Jean-Michel Larqué - -

Membre de la Dream Team RMC, « Capitaine Larqué » devait commenter Bastia-OM à la télé le 5 mai 1992. S’il reste très marqué par la catastrophe, il estime qu’il sera très compliqué d’interdire de jouer ce jour-là à l’avenir.

Jean-Michel, pouvez-vous raconter ce que vous avez vécu le 5 mai ?

J’étais dans le stade. On était quelques minutes avant le coup d’envoi. Tout se passait encore à peu près bien et lorsque la tribune s’est effondrée, j’étais dans la partie avant. Immédiatement après, je suis passé dessous. Rétrospectivement, j’ai été un peu fou parce que notre partie de tribune aurait pu s’effondrer. Je suis allé dessous et j’ai vu l’innommable. Quand je suis remonté, Thierry Roland prononçait ces mots : « je crois qu’il va y avoir des blessés graves ». J’ai alors dit à Thierry que je craignais qu’il y ait davantage que ça.

Qu’avez-vous entendu ce soir-là ?

Evidemment, j’avais les écouteurs sur les oreilles. J’ai entendu un bruit relativement sourd. Ce que j’ai senti surtout, c’est un souffle terrible. J’avais l’impression qu’un avion à réaction avait décollé dans mon dos. C’est tombé quatre ou cinq rangées derrière moi. On ne s’est pas rendu compte de ce qui arrivait. On entendait du bruit, on voyait des gens se jeter vers les grillages et c’est là qu’on a réalisé.

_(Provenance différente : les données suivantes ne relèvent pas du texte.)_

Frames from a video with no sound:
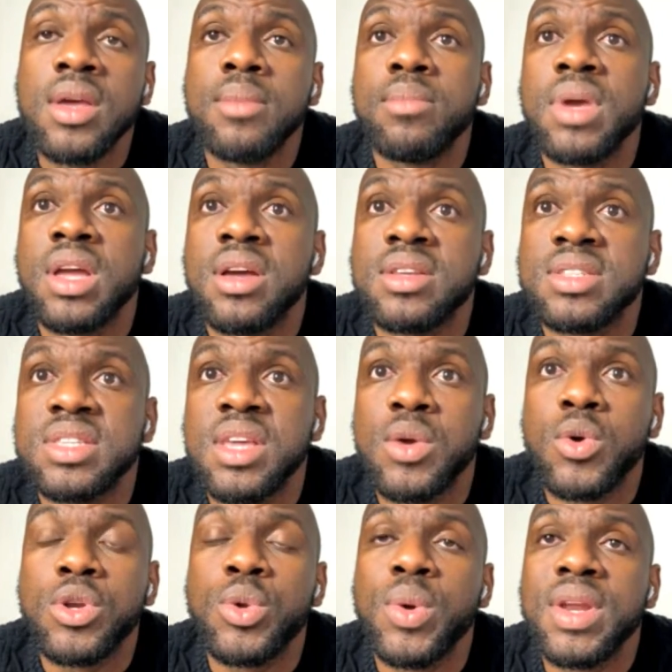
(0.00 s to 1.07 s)
because they
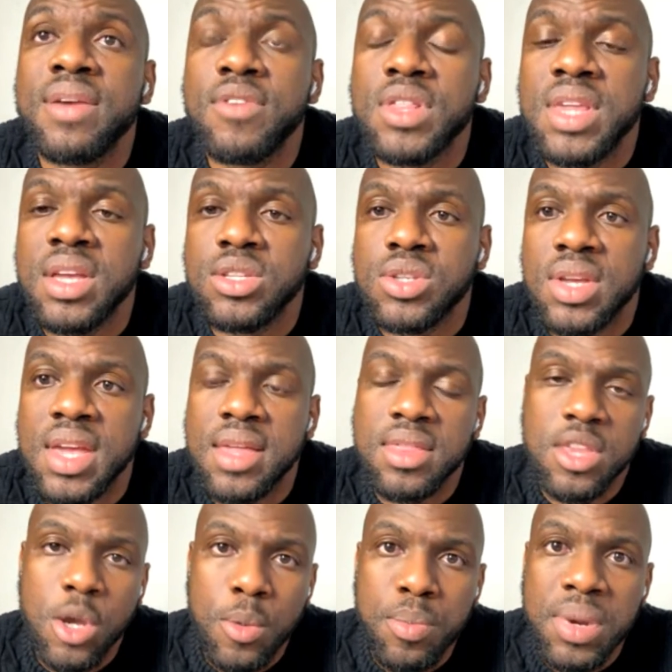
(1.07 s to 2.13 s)
were doing everything to get
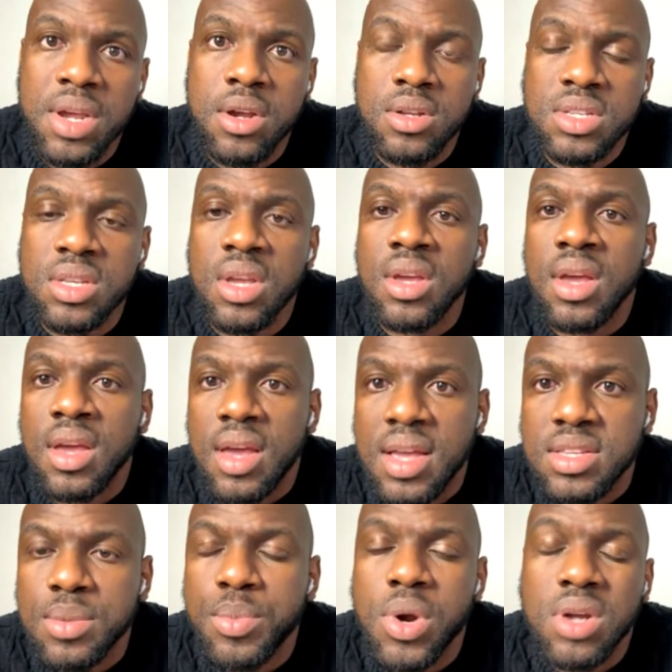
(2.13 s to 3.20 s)
their players
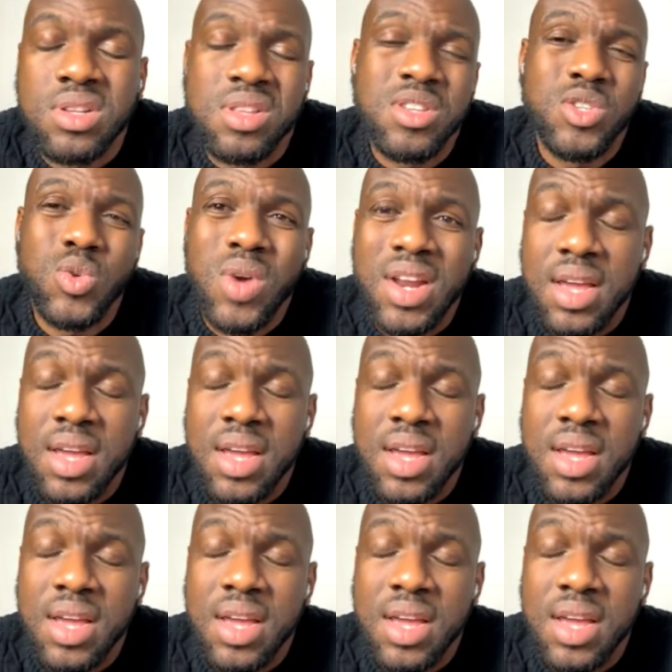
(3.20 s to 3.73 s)
as a part of the squad.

Y repensez-vous régulièrement ?

Je ne vais pas en faire mon livre de chevet. Ce que j’ai vu, je ne préfère pas le raconter. La pudeur doit exister aussi puisque je suis passé sous la tribune 45 secondes après l’effondrement. Lorsque nous commentions les grands matches de Bastia en Coupe de l’UEFA, il y avait une toute petite tribune qui a ensuite été rasée. On commentait sur le toit de cette tribune. Et ce 5 mai 1992, j’étais presque plus rassuré qu’au sommet de la tribune habituelle. Mais en fait, on avait remplacé une tribune vétuste par une tribune extrêmement fragile. Dans le dos de nos confrères, il y avait dix ou quinze mètres de vide. Il n’y avait rien du tout. C’était impressionnant. Moi qui suis un peu sujet au vertige, je me suis dit : « c’est bien qu’on soit dans cette partie de la tribune ». Notre métier a payé un lourd tribut.

Êtes-vous favorable à l’interdiction de rencontres le 5 mai ?

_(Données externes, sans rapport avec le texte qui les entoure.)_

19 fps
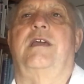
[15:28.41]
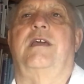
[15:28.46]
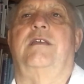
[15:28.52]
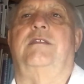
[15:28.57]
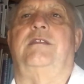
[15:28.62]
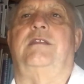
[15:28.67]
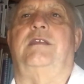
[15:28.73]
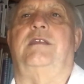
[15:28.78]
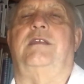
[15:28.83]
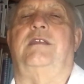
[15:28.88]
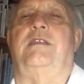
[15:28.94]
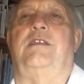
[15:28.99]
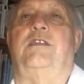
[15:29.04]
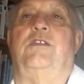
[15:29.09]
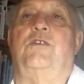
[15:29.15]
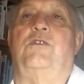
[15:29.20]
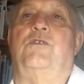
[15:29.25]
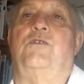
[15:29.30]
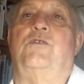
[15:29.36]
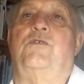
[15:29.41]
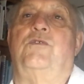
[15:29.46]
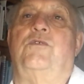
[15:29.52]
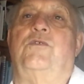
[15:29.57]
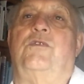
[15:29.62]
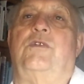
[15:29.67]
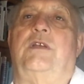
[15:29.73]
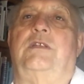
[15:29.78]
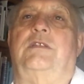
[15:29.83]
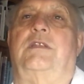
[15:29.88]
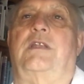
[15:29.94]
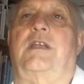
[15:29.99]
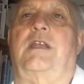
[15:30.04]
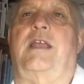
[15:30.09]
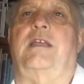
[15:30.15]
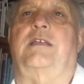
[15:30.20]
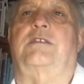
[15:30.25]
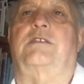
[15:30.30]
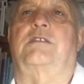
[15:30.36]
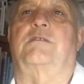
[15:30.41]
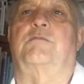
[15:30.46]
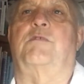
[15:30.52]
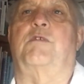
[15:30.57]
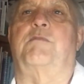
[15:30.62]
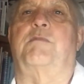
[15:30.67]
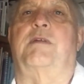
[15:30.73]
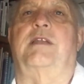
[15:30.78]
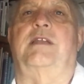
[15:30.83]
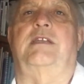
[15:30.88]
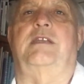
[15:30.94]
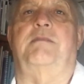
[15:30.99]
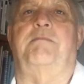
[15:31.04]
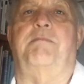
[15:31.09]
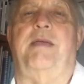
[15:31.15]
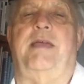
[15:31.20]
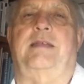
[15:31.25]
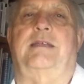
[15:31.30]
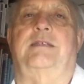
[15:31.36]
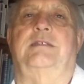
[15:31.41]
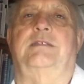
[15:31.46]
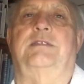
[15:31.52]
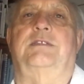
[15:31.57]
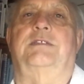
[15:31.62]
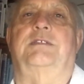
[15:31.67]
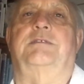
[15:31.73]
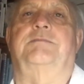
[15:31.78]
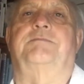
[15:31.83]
the new international mobility patterns.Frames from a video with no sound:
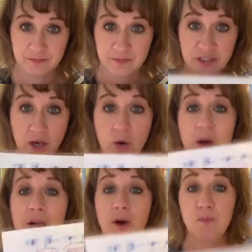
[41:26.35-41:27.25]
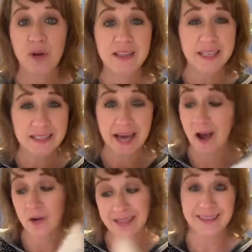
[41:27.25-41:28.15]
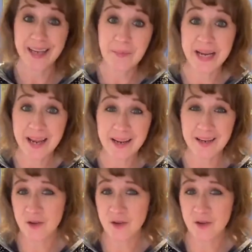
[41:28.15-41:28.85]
So print this out, laminate it.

Il y a une commission qui essaie de trouver la meilleure façon de commémorer ce drame. Didier Grassi milite avec son collectif pour qu’il n’y ait pas de match dans les championnats nationaux. Il y en a chez les amateurs. C’est extrêmement compliqué. Je n’ai pas besoin qu’il y ait des matches ou pas pour m’en souvenir.

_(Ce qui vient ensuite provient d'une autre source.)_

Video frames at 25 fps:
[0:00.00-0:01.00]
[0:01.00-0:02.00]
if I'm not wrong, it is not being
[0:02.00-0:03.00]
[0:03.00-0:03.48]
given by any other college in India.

Pensez-vous que les stades corses sont aujourd’hui à la hauteur ?

Je ne demande pas à faire des stades comme le MMArena (au Mans) mais de là à voir des stades totalement inconfortables, qui sont complètement enclavés... Vous avez par exemple l’équipe de Calvi qui évolue en CFA. Elle ne peut pas jouer dans son stade parce qu’il manque trois mètres au terrain ! Sans avoir des stades de 30 000 places avec loges et escalators en verre, il y a quand même des améliorations à apporter aux spectateurs.